Gatti’s Restaurant, City of London

A smart Italian restaurant in the City of London can’t go wrong.  Gatti’s, surrounded as it is by investment banks and other high-flying multinationals in the Broadgate-Finsbury Avenue area, a stone’s throw from Liverpool Street station, must do a roaring lunchtime trade among the well-heeled business lunch crowd, though in the evening things get much quieter.

In fact, at the point where we arrived at 7 on a Tuesday evening, no other tables were occupied, though there was later a table my companion thought reminded her of the Godfather – not that I am suggesting for a moment Gatti’s should be Gotti’s!

Granted the bulk of the City population is back on the train to Esher or Tunbridge Wells or St Albans or wherever in the evening, but a quick glance at the menu tells you Gatti’s is not a restaurant catering for the pile ’em high, sell ’em cheap trade.  With prices for standard pasta dishes hovering around the £14.50 mark (yes, spag bol and all), with many meat and fish dishes pushing well over £20, you know Gatti’s are not competing with the chains.   Indeed, as they point out on their website:

Gatti’s provide mouthwatering authentic Italian cuisine in the heart of the city. All dishes are cooked to order, from fresh ingredients, reflected in the regularly changing ‘special menus’; you can eat many times at Gatti’s and always enjoy a new experience.  Your table will be served by attentive Italian staff who understand their native cuisine and know their country’s wines well, so you can be confident in their guidance.

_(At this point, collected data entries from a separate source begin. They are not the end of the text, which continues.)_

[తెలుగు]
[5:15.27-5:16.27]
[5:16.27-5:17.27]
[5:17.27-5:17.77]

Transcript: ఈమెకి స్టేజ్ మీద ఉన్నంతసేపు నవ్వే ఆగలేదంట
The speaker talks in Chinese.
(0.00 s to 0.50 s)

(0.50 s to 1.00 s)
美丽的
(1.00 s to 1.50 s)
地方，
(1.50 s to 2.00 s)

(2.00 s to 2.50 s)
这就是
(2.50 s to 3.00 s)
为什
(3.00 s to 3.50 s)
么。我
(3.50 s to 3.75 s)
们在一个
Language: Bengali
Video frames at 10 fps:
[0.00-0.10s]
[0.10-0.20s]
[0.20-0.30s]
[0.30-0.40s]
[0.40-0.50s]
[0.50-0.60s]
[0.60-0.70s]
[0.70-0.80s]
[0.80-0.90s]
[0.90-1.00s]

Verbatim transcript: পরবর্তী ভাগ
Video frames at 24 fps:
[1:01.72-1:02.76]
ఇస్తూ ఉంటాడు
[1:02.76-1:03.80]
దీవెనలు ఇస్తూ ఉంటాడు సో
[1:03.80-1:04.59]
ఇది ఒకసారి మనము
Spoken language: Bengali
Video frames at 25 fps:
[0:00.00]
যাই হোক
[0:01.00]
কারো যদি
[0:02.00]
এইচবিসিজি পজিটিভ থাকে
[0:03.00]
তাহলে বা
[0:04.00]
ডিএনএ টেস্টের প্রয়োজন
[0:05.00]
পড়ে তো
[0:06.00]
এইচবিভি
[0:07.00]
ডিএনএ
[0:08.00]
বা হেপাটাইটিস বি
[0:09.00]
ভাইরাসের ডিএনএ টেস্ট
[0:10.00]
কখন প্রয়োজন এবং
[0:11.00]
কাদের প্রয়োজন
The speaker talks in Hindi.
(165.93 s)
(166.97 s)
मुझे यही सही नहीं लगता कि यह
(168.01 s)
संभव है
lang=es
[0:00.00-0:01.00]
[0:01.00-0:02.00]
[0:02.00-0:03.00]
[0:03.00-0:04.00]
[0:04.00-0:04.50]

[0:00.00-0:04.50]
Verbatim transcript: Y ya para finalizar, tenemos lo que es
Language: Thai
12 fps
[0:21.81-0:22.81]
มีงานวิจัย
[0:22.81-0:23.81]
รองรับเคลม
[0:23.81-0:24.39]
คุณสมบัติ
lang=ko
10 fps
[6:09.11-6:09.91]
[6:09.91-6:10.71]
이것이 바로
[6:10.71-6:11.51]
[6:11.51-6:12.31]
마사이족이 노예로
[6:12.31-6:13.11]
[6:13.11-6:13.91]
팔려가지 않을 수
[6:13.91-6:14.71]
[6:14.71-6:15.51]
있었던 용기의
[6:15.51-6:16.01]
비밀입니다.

So then – fine attention to detail and old-fashioned is what you get for the money, and we were agreed that in spite of the modern block in which the restaurant resides there was a curious sense of stepping back 50 years or more about Gatti’s – except for the bill.  Ergo, it seems quite reasonable to judge Gattis on the basis of fine dining food and service.

On that basis, there were a few gripes along the way.  Here is one:  they whack on the bill a £1.25 cover charge, presumably in respect of the single and fairly average bread roll offered with the meal.  They also add 12.5% service charge on top, so by definition the actual cover is £1.41 thanks to the compounded effect of both additions.  When your prices are already steep, this artificial bumping up of the final bill amounts to sharp practice of the kind stamped out long since as customers vote with their feet.

But there we go, a cover charge is added.  Since it is added, we should not have had to ask for salad dressings – oil and balsamic should have been on the table already, though when did you last see an Italian restaurant serving completely naked salads, and apparently no intent to offer anything to cover their embarrassment?  Luckily, we asked and were given, though the waiter looked distinctly surprised. Black mark for poor service there – should have been deducted from the 12.5%!

As it happens, we ate lightly – just a Rigatoni Arrabbiata and Ravioli Emiliana al burro e salvia plus two salads.  Both are simple, but the skill comes in the construction from scratch.  Freshly made pasta was welcome, and in the case of the rigatoni a portion that was both vast and studded with unadvertised buffalo mozzarella.  The filling of the ravioli was delicious and the pasta itself up to scratch; the plate was dominated by a huge sage leaf and buttery sauce.  Shame that the dish arrived lukewarm and chilled fast, which would not have impressed my mother.

I was surprised that the Parmigiano was already grated rather than grated to order; it didn’t taste stale, but clearly had been hanging around waiting for customers, and would continue to wait.   Our two side salads, once removed from their naked state, only rated as mediocre, particularly a minimal tomato and red onion salad featuring cold and bland toms rather than the sweetest produce the vine has to offer.

Two glasses of Barbera d’Asti Fiulot (Prunotto Piedmont 2012) proved a fine pairing with the pasta.  “Fragrant with hints of plum and cherry. Well structured and soft, showing the typical red fruit and bright character of the Barbera variety” says the menu, with which I could not argue but for a welcome lingering aftertaste of spice.

Two decent coffees followed.  With a bottle of sparkling water, the bill exceeded £72: not much food and drink for the money, and if we had partaken of starters, meaty mains, an impressive dessert trolley and a full bottle, that price would have pushed the bill up to £60-70 per head minimum.  Fine – charge premium prices, but leave customers feeling that they gained value and service in the top flight, never a contingency I felt with Gatti’s.

In spite of a virtually empty restaurant and even allowing for an obsequious front of house manager, service could only be rated as so-so.  For the money there was a lot that could and should have been done better, no matter how decent the home-made pasta – but then if you are running a first class establishment, every detail should be thought through.  Should do better.